Useful functions to use on model_estimate:


model_estimate %>% 
  tidy() #gives you coefficients (and se, t-statistics)


model_estimate %>% 
  augment(new_data = sample_data) # gives you predictions and residuals for sample_data


model_estimate %>% 
  glance() #gives you some model evaluation metrics (is it strong?)


model_estimate %>% 
  augment(new_data = sample_data) %>% 
  mae(truth = y, estimate = .pred) # calculates MAE to measure accuracy of predictions

In-Class Activity

Go back to https://bcheggeseth.github.io/253_spring_2024/model-evaluation.html

Let’s work through the first three together as a large group.

In-Class Activity Directions

Be kind to yourself

  • You will be rusty and make mistakes, and that’s great! Mistakes are important to learning.

Focus on Patterns in Code

  • Review but do not try to memorize any provided code. Focus on the general steps and patterns.

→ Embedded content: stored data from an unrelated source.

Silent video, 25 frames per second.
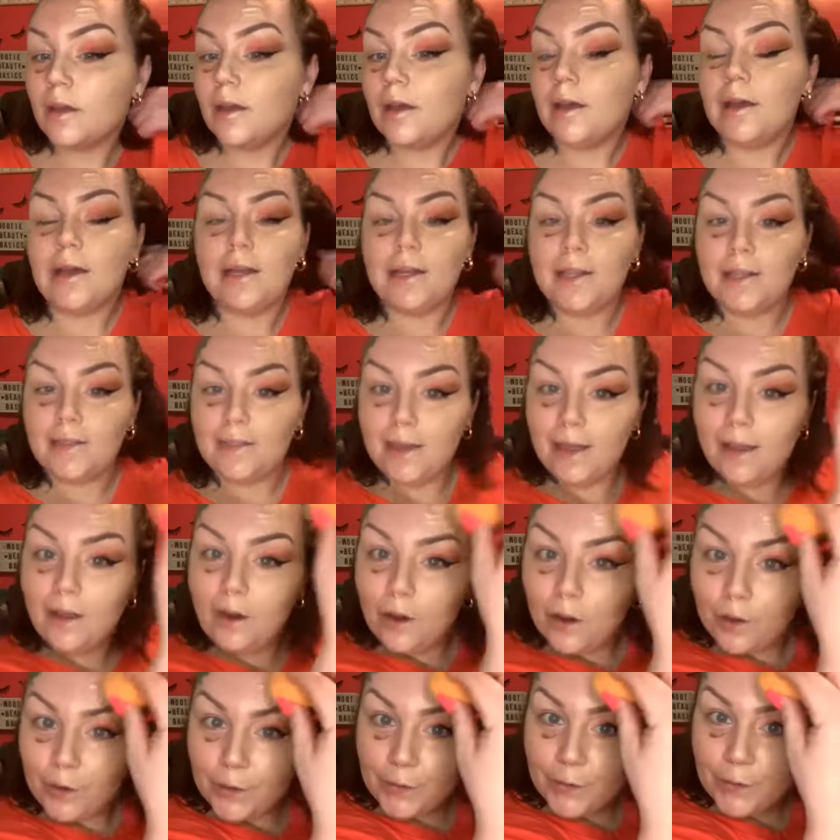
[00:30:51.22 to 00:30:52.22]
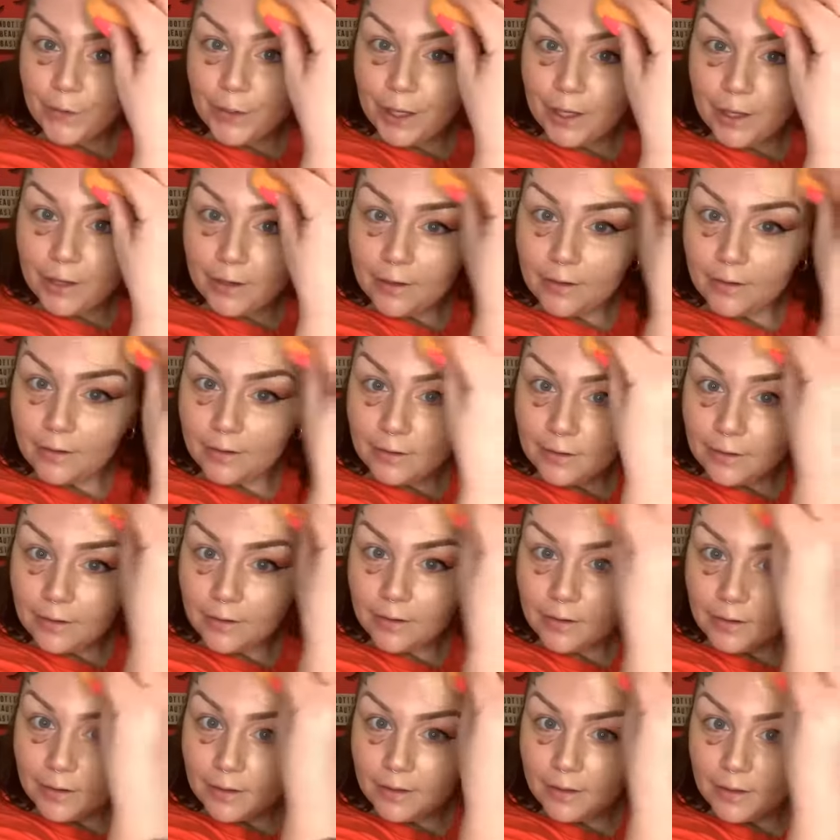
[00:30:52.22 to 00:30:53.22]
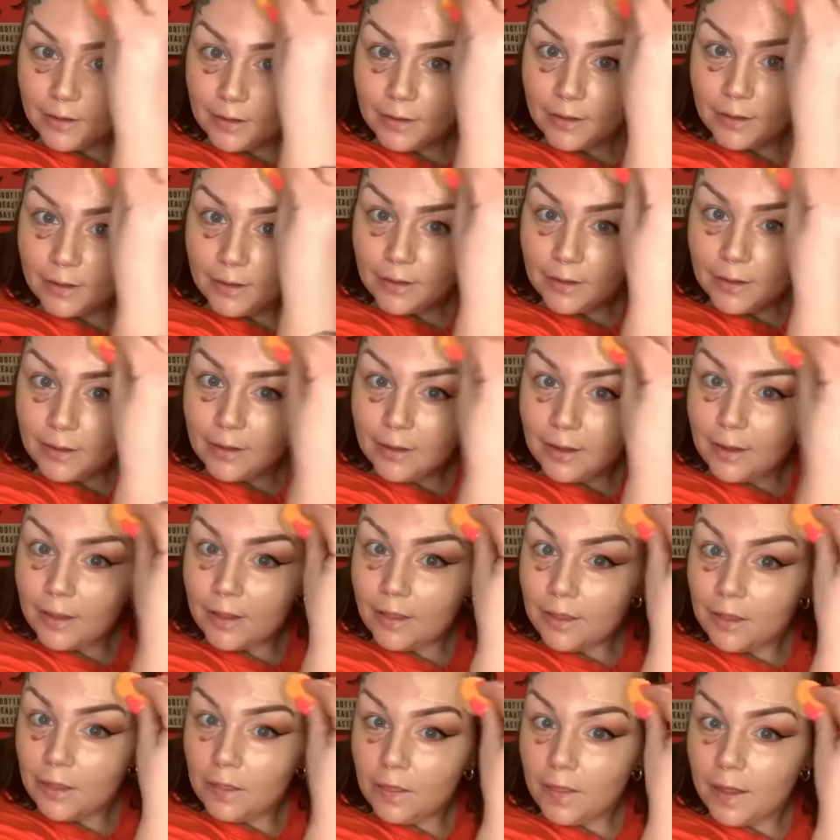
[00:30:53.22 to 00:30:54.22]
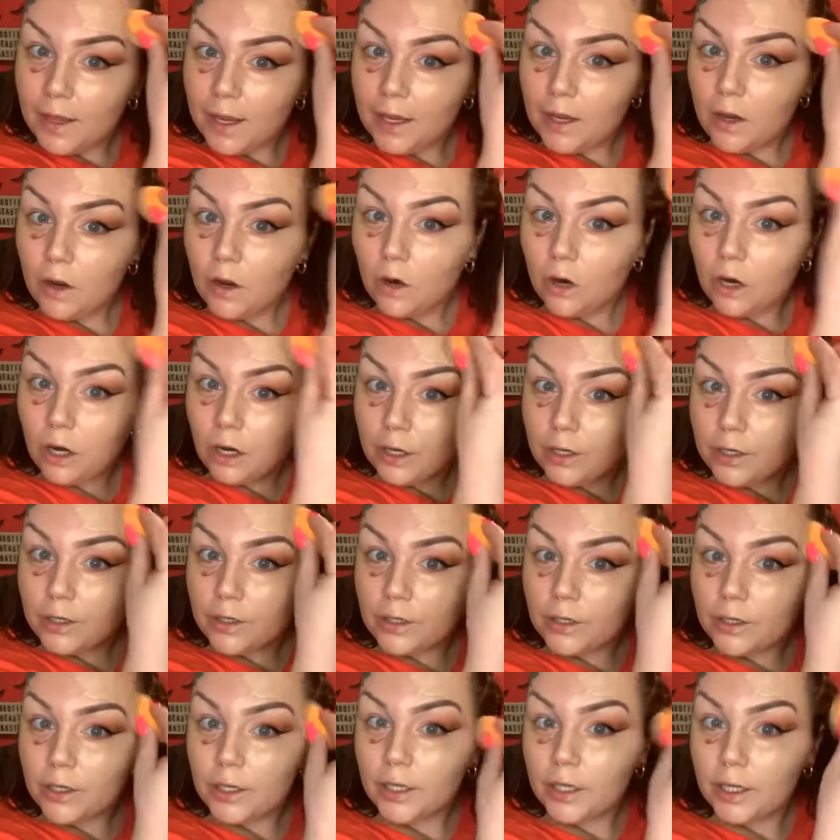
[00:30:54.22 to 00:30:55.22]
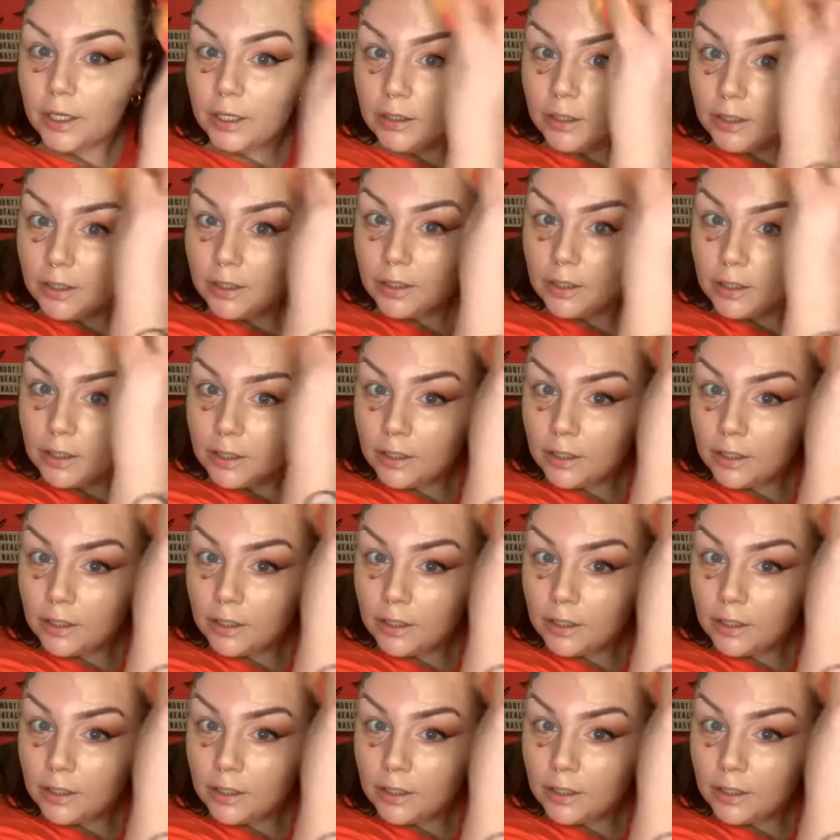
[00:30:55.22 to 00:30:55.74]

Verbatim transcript: Honey, they are good. They are good.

  • If you’re given some starter code with blanks (eg: dim(___)), don’t type in those chunks. Copy, paste, and modify the starter code in the chunk below it.

Collaboration

  • We’re sitting in groups for a reason. Collaboration improves higher-level thinking, confidence, communication, community, & more. You are expected to:

  • Actively contribute to discussion (don’t work on your own).

  • Actively include all other group members in discussion.

  • Create a space where others feel comfortable making mistakes & sharing their ideas (remember that you all have different experiences, both personal and academic).

  • Stay in sync while respecting that everybody has different learning strategies, work styles, note taking strategies, etc. If some people are working on exercise 10 and others on exercise 2, that’s not a good collaboration.

  • Don’t rush. You won’t hand anything in and can finish up outside of class.

NOTE: I will ask you to reflect upon your collaboration skills through the semester.

Ask questions

  • We will not discuss these exercises as a class. Your group should ask me questions as I walk around the room.

After Class

Finish the activity

  • Be sure to complete the activity outside of class, review the solutions in the course website, and ask any questions on Slack or in office hours.

  • Re-organize and review your notes to help deepen your understanding, solidify your learning, and make homework go more smoothly!

  • An R code video, posted for today on the Schedule, talks through the new tidymodels code. This video is OPTIONAL. Decide what’s right for you.

  • Set up Slack if you haven’t already. I’ll be posting announcements there from now on.

Upcoming due dates

  • Wednesday: Homework 1 (HW1)
    Consider inviting others to work with you through Slack!
  • Thursday, 10 minutes before your section: Checkpoint 2 (CP2)
    No video. This is a syllabus review & Slack task.